À l’international comme sur le front intérieur, les États-Unis et la France vont devoir convaincre sur le dossier syrien. Et tout pourrait se jouer cette semaine. Lundi 9 septembre, les représentants et sénateurs américains doivent se retrouver pour la session d’automne du Congrès qui doit se prononcer, comme le président Barack Obama le lui a demandé, sur l’autorisation du recours à la force en Syrie. L’issue du vote, qui pourrait avoir lieu dans les jours prochains, est très incertaine, notamment à la Chambre des représentants dominée par les républicains.
Sur le front intérieur, l’administration Obama s’agite pour faire accepter le bien-fondé de cette intervention. Les télévisions américaines diffusaient en boucle ce week-end des images de victimes des attaques chimiques. Dimanche, le secrétaire général de la Maison Blanche Denis McDonough a martelé la nécessité d’une riposte limitée, votée par le Congrès, à ces “horribles” attaques qui ont fait quelque 1 400 morts selon le renseignement américain. “J’ai parlé avec des dizaines d’élus cette semaine (…), nous n’avons pas l’intention de perdre le vote”, a-t-il indiqué tout en reconnaissant les “risques” encourus de se retrouver “entraîné dans une guerre civile”.

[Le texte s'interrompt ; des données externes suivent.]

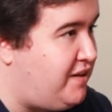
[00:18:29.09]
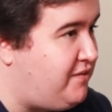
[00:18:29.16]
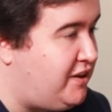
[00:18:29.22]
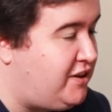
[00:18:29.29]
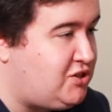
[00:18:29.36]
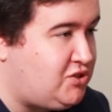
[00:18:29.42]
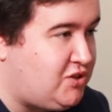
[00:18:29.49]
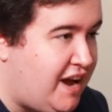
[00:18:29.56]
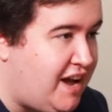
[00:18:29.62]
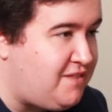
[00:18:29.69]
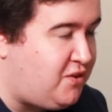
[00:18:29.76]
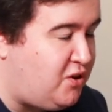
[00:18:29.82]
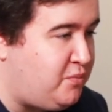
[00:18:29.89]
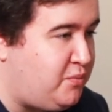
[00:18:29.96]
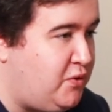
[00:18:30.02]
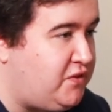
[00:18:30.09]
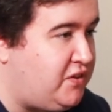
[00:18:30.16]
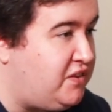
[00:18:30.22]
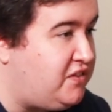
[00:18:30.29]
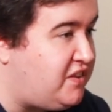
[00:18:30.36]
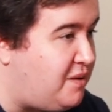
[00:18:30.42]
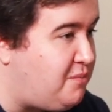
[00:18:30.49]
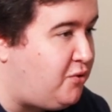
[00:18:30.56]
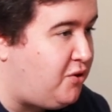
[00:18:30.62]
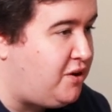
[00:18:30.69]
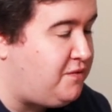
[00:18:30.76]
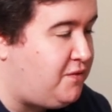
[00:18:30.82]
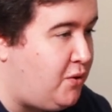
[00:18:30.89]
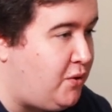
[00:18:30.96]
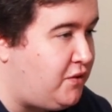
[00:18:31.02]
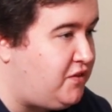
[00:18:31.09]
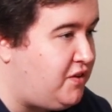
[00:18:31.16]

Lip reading: We have like trad folk music, contemporary folk,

Conscient de jouer gros dans cette affaire, le président américain enregistrera lundi après-midi des interviews qui seront diffusées dans la soirée sur toutes les grandes chaînes américaines. Mardi soir, il s’adressera au pays depuis le bureau ovale. Quant au président français François Hollande, il pourrait s’exprimer en fin de semaine, après le vote du Congrès américain et la remise du rapport des inspecteurs de l’ONU.